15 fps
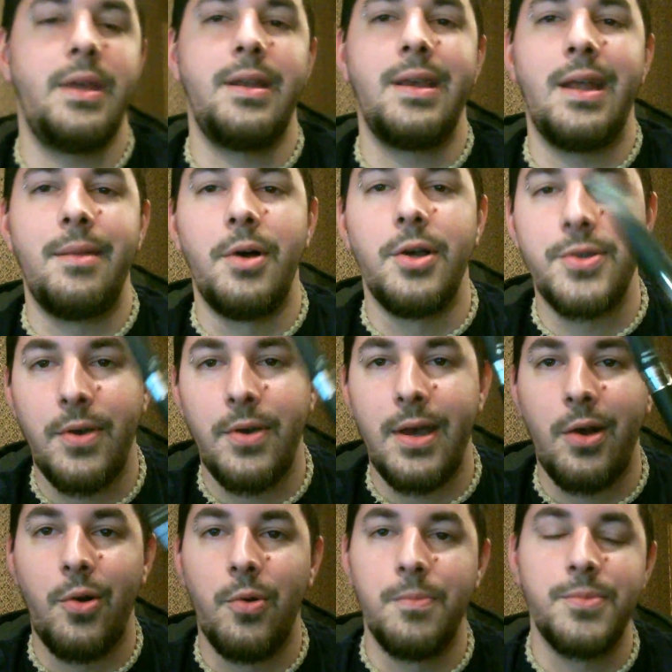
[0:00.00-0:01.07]
then again, I'm also
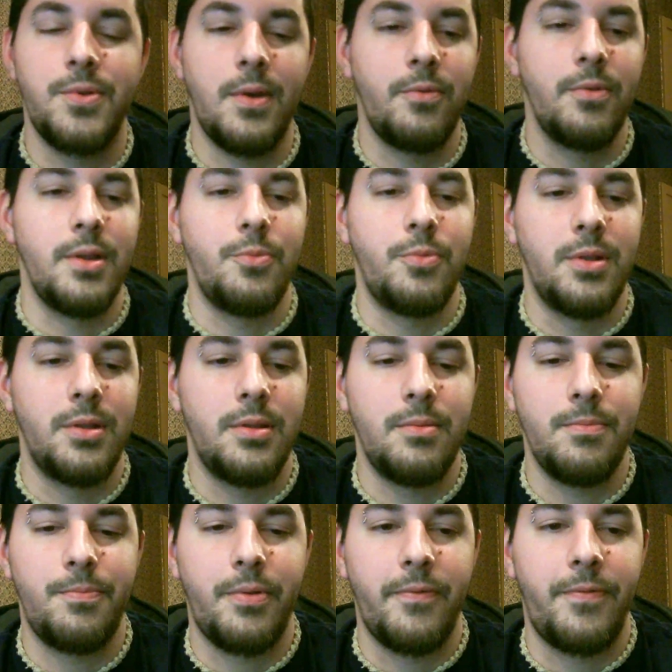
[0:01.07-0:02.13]
at home, so I really would
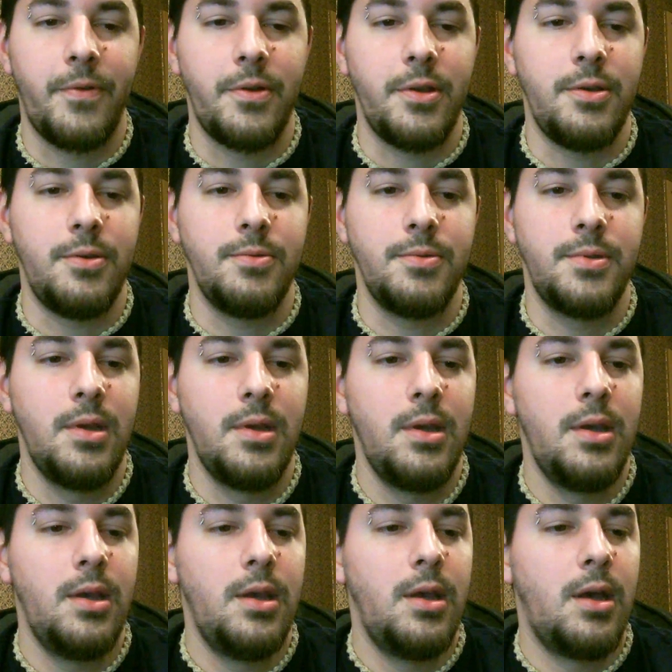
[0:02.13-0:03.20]
prefer to
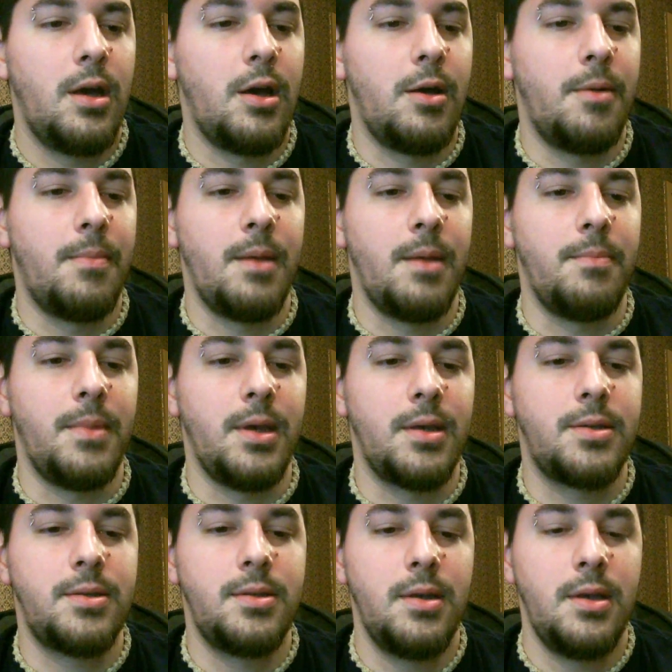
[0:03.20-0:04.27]
use uh, my
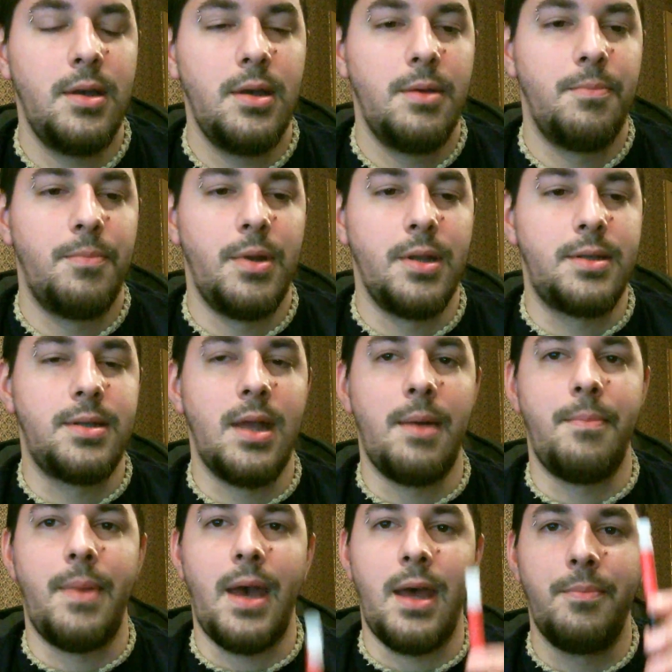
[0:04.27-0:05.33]
mix. But it's
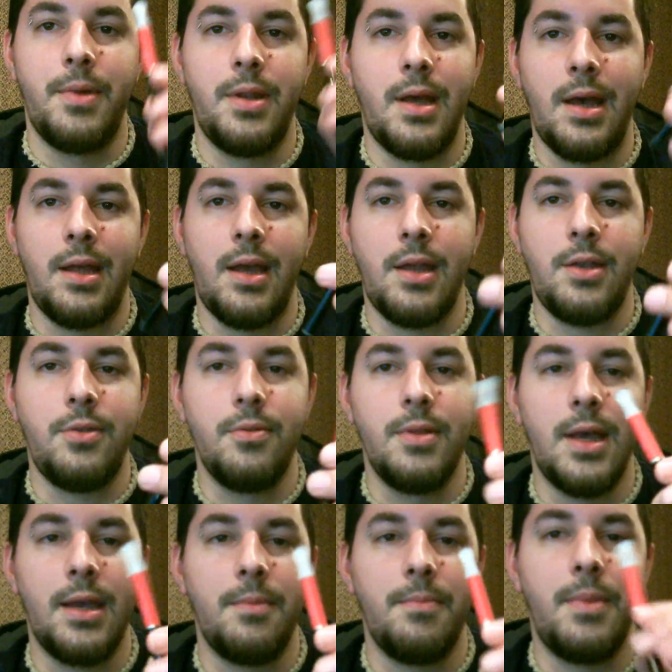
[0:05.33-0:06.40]
not bad, but I, I do
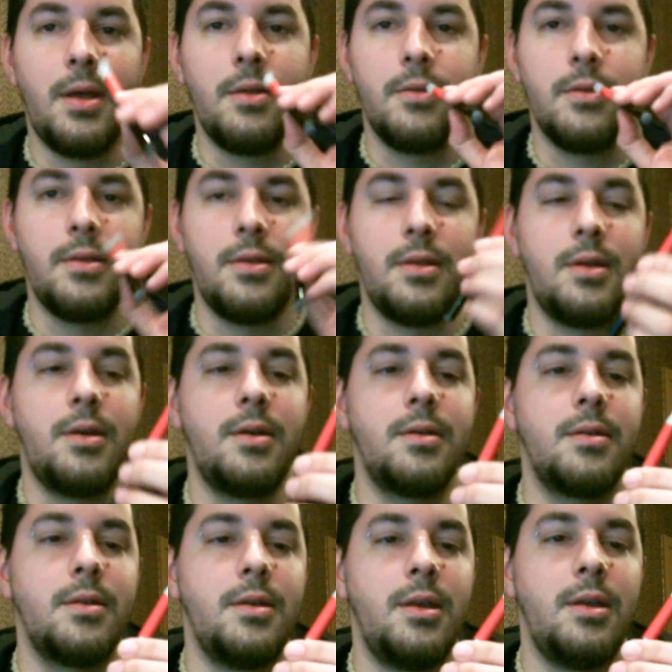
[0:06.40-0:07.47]
like it better in, uh,
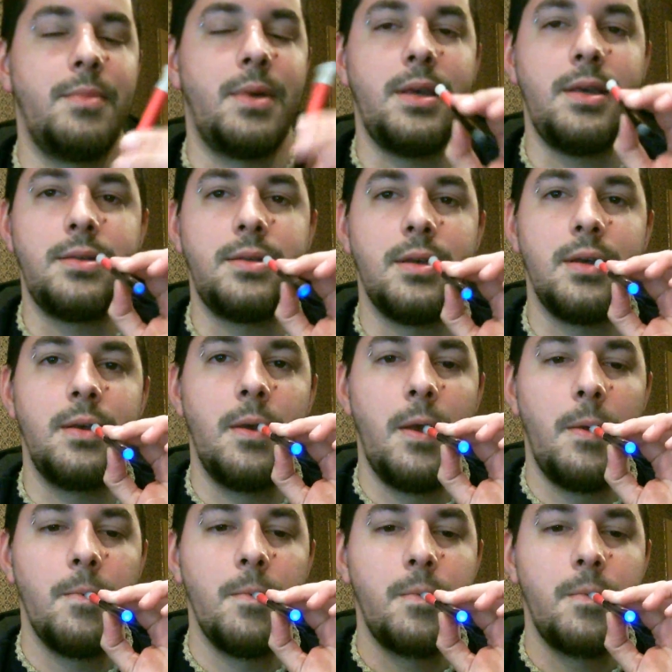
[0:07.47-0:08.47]
in my e-Safe.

—————

:: Task details ::
Go through the entries above and output them exactly, without pictures.

:: Solution below ::
15 fps
[0:00.00-0:01.07]
then again, I'm also
[0:01.07-0:02.13]
at home, so I really would
[0:02.13-0:03.20]
prefer to
[0:03.20-0:04.27]
use uh, my
[0:04.27-0:05.33]
mix. But it's
[0:05.33-0:06.40]
not bad, but I, I do
[0:06.40-0:07.47]
like it better in, uh,
[0:07.47-0:08.47]
in my e-Safe.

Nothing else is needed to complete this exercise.